Когда прослышали казаки о чудесном спасении царевича Дмитрия, послали в Краков Карелу, чтоб все разузнал, не обман ли, идти ли на помощь новому государю. Самозванец обласкал атамана и даже звал во дворец, чем весьма недоволен был Мнишек и панна Марина. Она, как всегда, улыбаясь ясно, проговорила сквозь зубы: «От твоего карлы несет навозом, прошу больше не пускать его в покои». Самозванец ответил: «И в навозе можно найти алмаз». Шутка вышла удачной, тем более что и в Кракове Карела расхаживал со своим алмазом.

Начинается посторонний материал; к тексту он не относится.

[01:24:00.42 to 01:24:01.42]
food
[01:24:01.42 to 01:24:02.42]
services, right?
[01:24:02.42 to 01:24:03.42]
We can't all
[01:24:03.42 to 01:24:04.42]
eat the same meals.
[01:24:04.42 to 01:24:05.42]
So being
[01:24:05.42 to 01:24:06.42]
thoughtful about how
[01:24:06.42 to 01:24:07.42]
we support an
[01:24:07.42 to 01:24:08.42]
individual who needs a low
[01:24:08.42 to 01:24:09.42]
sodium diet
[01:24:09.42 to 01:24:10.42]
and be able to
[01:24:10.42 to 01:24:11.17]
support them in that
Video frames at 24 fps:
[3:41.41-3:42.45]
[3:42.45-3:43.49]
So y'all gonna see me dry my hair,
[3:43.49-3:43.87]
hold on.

Три тысячи казаков в Кромах держались против десятикратного войска. Ничто их не брало. Как начинают пушки палить, казаки лезут под землю, а как подступает войско, казаки изо всех щелей извергают огонь. Один выстрел, один побитый. Много положили народа.
Так и стояло под Кромами царское войско. Однако силы казаков убывали, они просили подмоги. Самозванец отрядил к ним Нечая с пятью его сотнями.
Пока Нечай раздумывал, как пробиться к Кареле, прискакал гонец и сообщил чудное. Не надобно пробиваться. Просто ночью пройти сквозь лагерь, для того свои люди в стане Мстиславского освободят проход.
— Все ли так? — сомневался Нечай.— Нет ли ловушки?
— Салтыкова-то своего помнишь, которого в Путивле поймал? — спросил гонец.
— Как не помнить.
— Государь его отпустил, чтоб вершил он ему тайную службу. Теперь Салтыков под Кромами стоит, через его стрельцов и пройдем.
Все так и вышло. Мартовской ясной ночью при полном свете луны Нечаев отряд пересек стан Мстиславского. Никто не чинил препятствий. Караульные еще подкинули несколько мешков пороху.
— Давайте, робяты, мы бы и сами с вами пошли, да надобно тут побыть, новому государю польза.